* Task statement:
For this exercise, transcribe all the entries exactly as given and omit the images.

* Provided records:
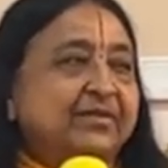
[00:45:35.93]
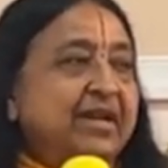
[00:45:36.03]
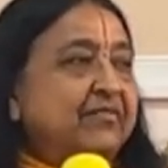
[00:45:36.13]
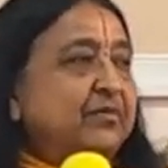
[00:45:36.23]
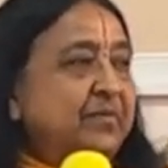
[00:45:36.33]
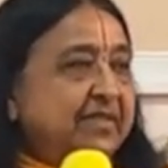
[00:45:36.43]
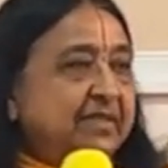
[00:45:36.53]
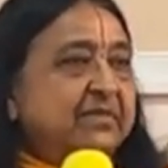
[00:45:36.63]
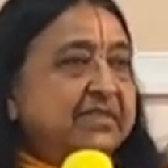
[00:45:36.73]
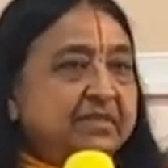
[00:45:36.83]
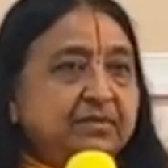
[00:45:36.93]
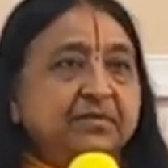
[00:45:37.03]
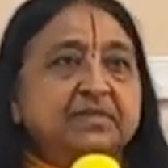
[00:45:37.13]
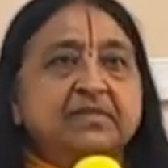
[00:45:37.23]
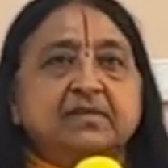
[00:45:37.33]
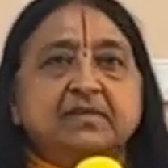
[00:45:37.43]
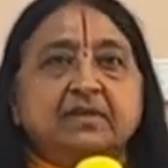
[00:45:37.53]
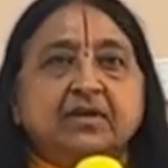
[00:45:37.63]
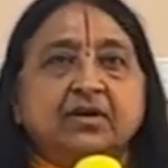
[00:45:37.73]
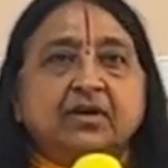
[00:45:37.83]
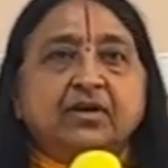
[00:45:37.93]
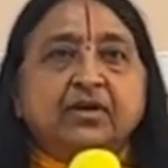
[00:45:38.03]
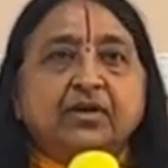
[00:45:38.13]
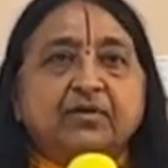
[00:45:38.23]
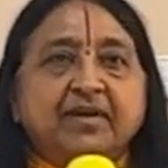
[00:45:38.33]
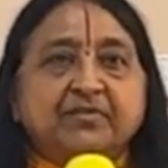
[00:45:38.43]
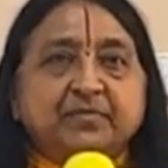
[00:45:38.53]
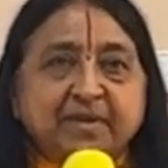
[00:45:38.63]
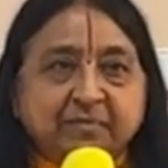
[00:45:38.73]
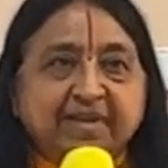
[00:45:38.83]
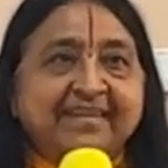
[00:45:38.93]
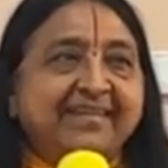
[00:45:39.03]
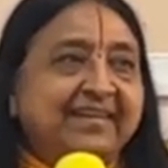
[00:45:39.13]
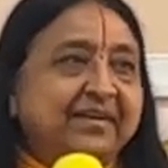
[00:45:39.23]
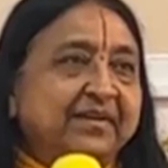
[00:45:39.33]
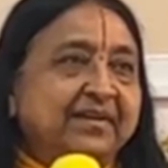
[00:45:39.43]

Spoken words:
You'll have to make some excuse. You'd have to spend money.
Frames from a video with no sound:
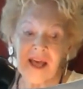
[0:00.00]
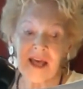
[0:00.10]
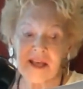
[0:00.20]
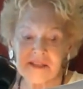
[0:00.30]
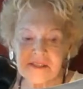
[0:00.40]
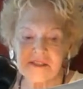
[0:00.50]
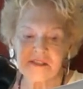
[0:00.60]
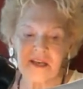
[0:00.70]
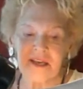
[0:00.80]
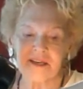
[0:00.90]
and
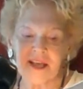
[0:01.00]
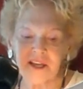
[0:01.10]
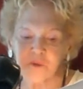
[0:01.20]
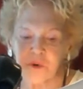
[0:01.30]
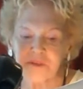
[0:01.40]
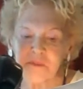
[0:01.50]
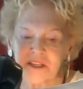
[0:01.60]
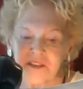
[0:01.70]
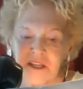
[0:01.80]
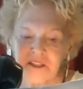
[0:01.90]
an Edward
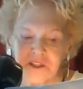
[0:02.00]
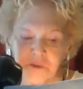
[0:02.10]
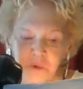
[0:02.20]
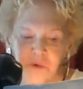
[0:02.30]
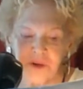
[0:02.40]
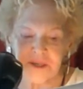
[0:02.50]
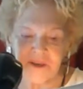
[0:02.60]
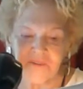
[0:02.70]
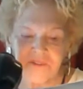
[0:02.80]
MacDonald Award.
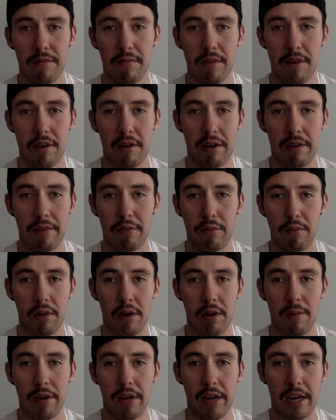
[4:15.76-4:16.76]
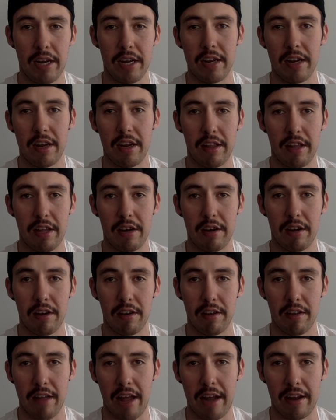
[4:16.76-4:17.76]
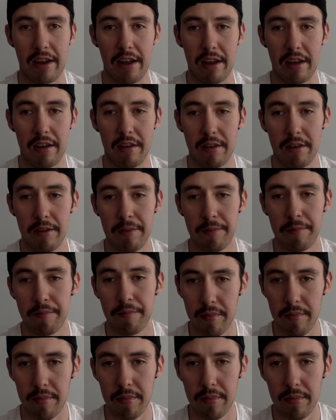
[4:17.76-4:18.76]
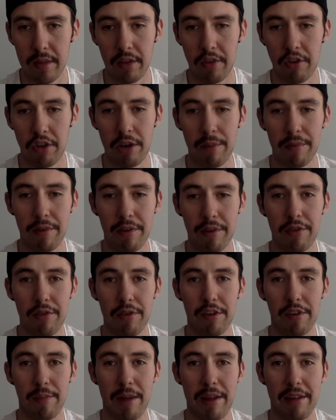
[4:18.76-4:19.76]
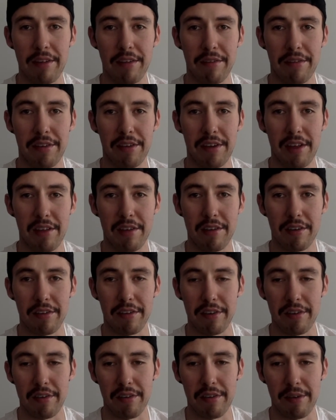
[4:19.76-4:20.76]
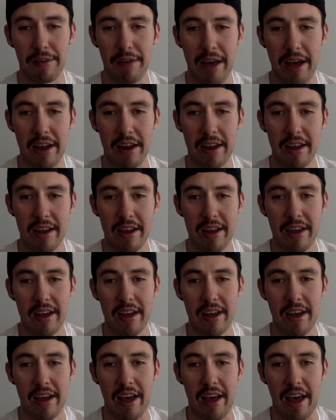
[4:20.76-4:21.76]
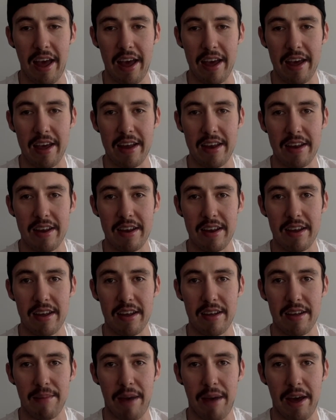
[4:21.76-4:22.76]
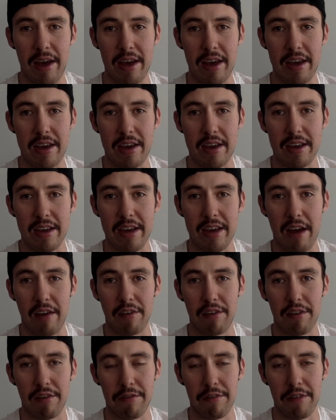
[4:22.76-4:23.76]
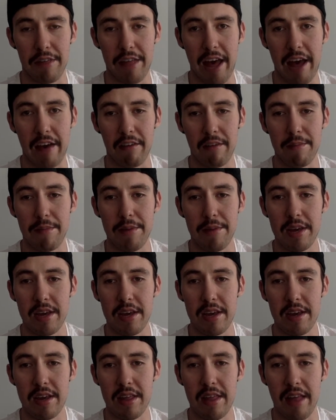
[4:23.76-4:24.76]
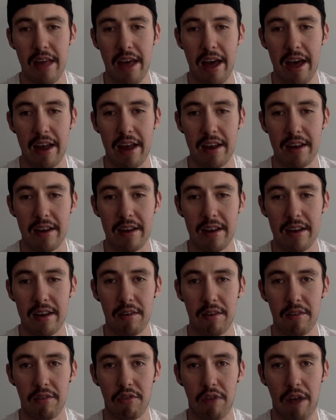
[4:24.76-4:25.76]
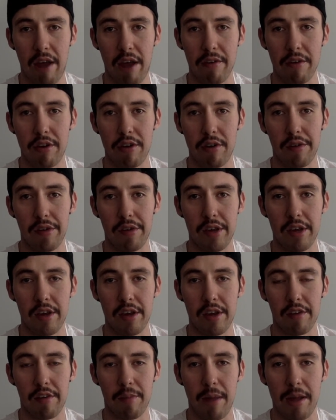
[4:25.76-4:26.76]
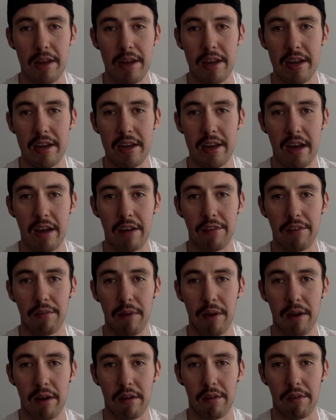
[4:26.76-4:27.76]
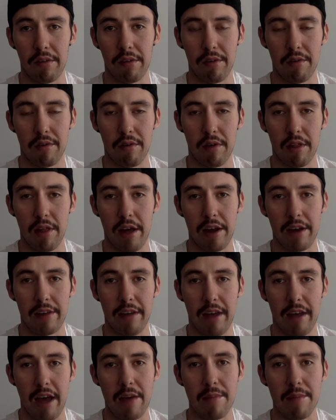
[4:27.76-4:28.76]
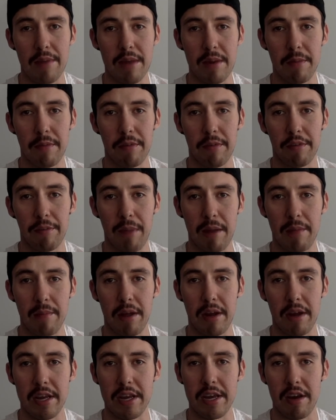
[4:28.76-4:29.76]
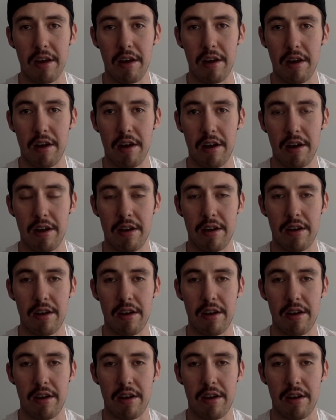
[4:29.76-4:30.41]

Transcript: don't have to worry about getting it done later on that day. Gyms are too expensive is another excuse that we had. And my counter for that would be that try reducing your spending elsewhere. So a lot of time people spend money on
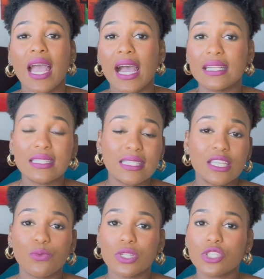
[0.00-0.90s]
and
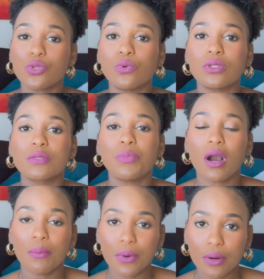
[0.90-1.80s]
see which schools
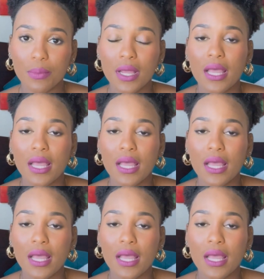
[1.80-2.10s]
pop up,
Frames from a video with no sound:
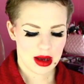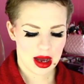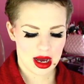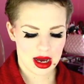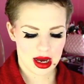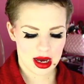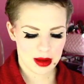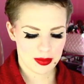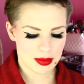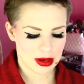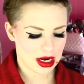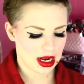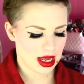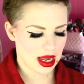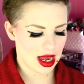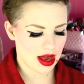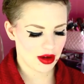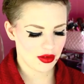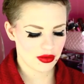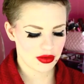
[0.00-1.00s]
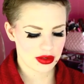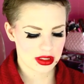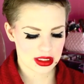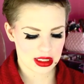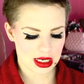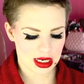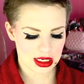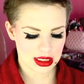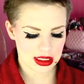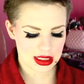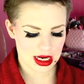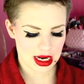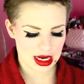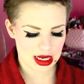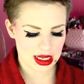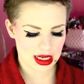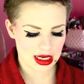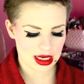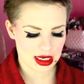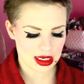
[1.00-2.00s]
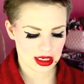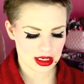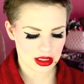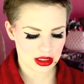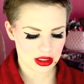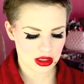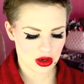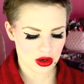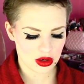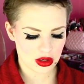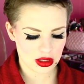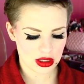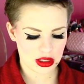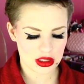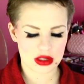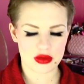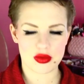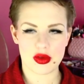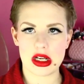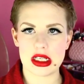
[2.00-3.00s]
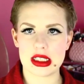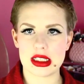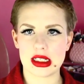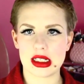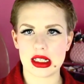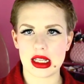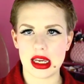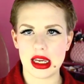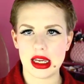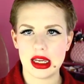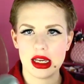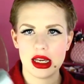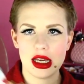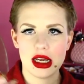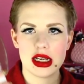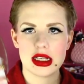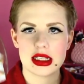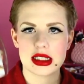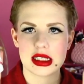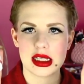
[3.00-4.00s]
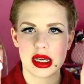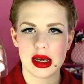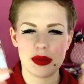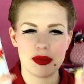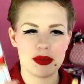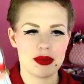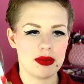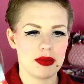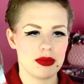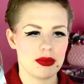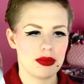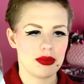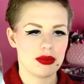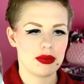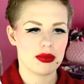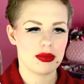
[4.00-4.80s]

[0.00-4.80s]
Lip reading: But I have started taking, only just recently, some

* Output of the task:
[00:45:35.93]
[00:45:36.03]
[00:45:36.13]
[00:45:36.23]
[00:45:36.33]
[00:45:36.43]
[00:45:36.53]
[00:45:36.63]
[00:45:36.73]
[00:45:36.83]
[00:45:36.93]
[00:45:37.03]
[00:45:37.13]
[00:45:37.23]
[00:45:37.33]
[00:45:37.43]
[00:45:37.53]
[00:45:37.63]
[00:45:37.73]
[00:45:37.83]
[00:45:37.93]
[00:45:38.03]
[00:45:38.13]
[00:45:38.23]
[00:45:38.33]
[00:45:38.43]
[00:45:38.53]
[00:45:38.63]
[00:45:38.73]
[00:45:38.83]
[00:45:38.93]
[00:45:39.03]
[00:45:39.13]
[00:45:39.23]
[00:45:39.33]
[00:45:39.43]

Spoken words:
You'll have to make some excuse. You'd have to spend money.
Frames from a video with no sound:
[0:00.00]
[0:00.10]
[0:00.20]
[0:00.30]
[0:00.40]
[0:00.50]
[0:00.60]
[0:00.70]
[0:00.80]
[0:00.90]
and
[0:01.00]
[0:01.10]
[0:01.20]
[0:01.30]
[0:01.40]
[0:01.50]
[0:01.60]
[0:01.70]
[0:01.80]
[0:01.90]
an Edward
[0:02.00]
[0:02.10]
[0:02.20]
[0:02.30]
[0:02.40]
[0:02.50]
[0:02.60]
[0:02.70]
[0:02.80]
MacDonald Award.
[4:15.76-4:16.76]
[4:16.76-4:17.76]
[4:17.76-4:18.76]
[4:18.76-4:19.76]
[4:19.76-4:20.76]
[4:20.76-4:21.76]
[4:21.76-4:22.76]
[4:22.76-4:23.76]
[4:23.76-4:24.76]
[4:24.76-4:25.76]
[4:25.76-4:26.76]
[4:26.76-4:27.76]
[4:27.76-4:28.76]
[4:28.76-4:29.76]
[4:29.76-4:30.41]

Transcript: don't have to worry about getting it done later on that day. Gyms are too expensive is another excuse that we had. And my counter for that would be that try reducing your spending elsewhere. So a lot of time people spend money on
[0.00-0.90s]
and
[0.90-1.80s]
see which schools
[1.80-2.10s]
pop up,
Frames from a video with no sound:
[0.00-1.00s]
[1.00-2.00s]
[2.00-3.00s]
[3.00-4.00s]
[4.00-4.80s]

[0.00-4.80s]
Lip reading: But I have started taking, only just recently, some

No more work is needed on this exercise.